Table 2 Odds ratio and 95% confidence interval (OR 95% CI) of having height and weight measurements at ages 6–9 years based on the characteristics of the children

Full size table

Table 3 Odds ratio and 95% confidence interval (OR 95%CI) of having height and weight measurements at ages 10–14 years based on the characteristics of the children

Full size table

Figure 2 and Additional file 1: Table S10 show the prevalence of underweight, normal weight, overweight and obesity estimated for complete data in EHRs and adjusted for missing data using IPW for ages 6 to 14. Table 4 and Fig. 3 show the prevalence of weight status for age groups 6–9 and 10–14 estimated for complete data and adjusted for missing data using MI and IPW. As shown in Fig. 2 the 95% CI between complete data and IPW prevalence completely overlap in all the estimations. At ages at which well-child visits were not scheduled in the Childhood Health Program (7, 9, 10, 12 and 13 years), the prevalence for complete data in EHRs overestimates the prevalence of obesity, although the differences were not statistically significant. When prevalence were calculated for longer age intervals (6–9 and 10–14 years), complete data, IPW and MI weight status estimators did not differ significantly.
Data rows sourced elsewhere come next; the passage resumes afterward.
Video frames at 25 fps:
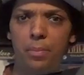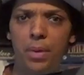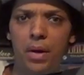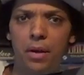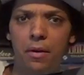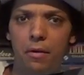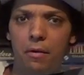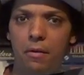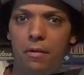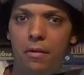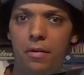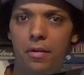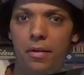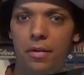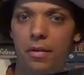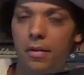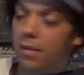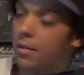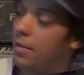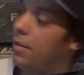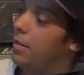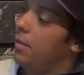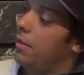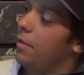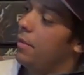a punt.
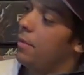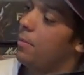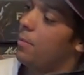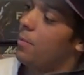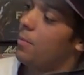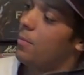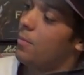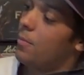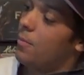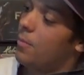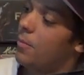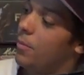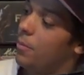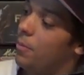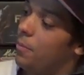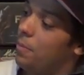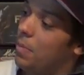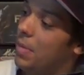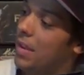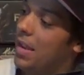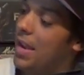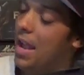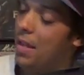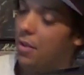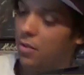
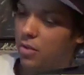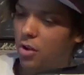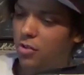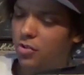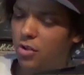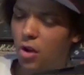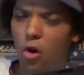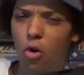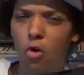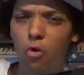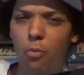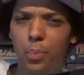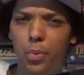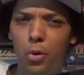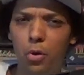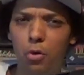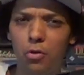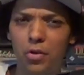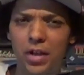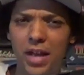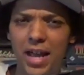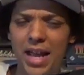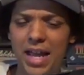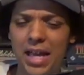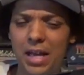Yeah, there's loads of old
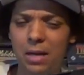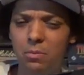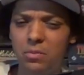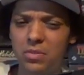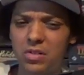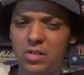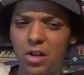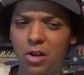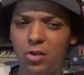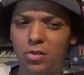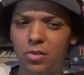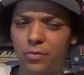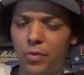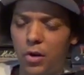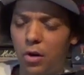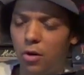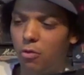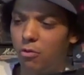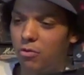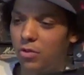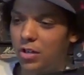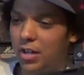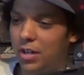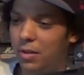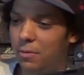ball games, loads of
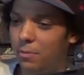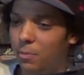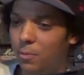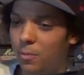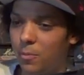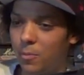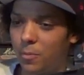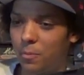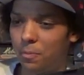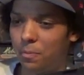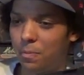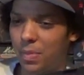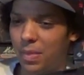old, um,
At 6–9 years complete data, IPW and MI obesity age-adjusted prevalence were 13.18% (95% CI: 12.54–13.85), 13.22% (95% CI: 12.57–13.89) and 13.02% (95% CI: 12.38–13.66) and at 10–14 years 8.61% (95% CI: 8.06–9.18), 8.62% (95% CI: 8.06–9.20) and 8.24% (95% CI:7.70–8.78), respectively.

Table 4 Weight status for 6–9 and 10–14 years age groups estimated for complete data in EHRs and adjusted for missing data using IPW and MI

Full size table

Discussion

Our results show that weight and height data stored in primary care EHRs are highly valuable for childhood obesity surveillance in our population despite measurement under-representation for certain subpopulations. Non-measured children are more likely to belong to a family with basic income and being underweight at early age. On the other hand, being a girl, being at risk overweight in early age and having an annual household income ≥18,000 € increases the probability of being measured. Finally, missingness does not introduce significant selection bias for estimating weight status prevalence when the data is grouped by age range (6–9 and 10–14) or at ages 6, 8, and 14 years at which the Childhood Health Program recommended measuring height and weight.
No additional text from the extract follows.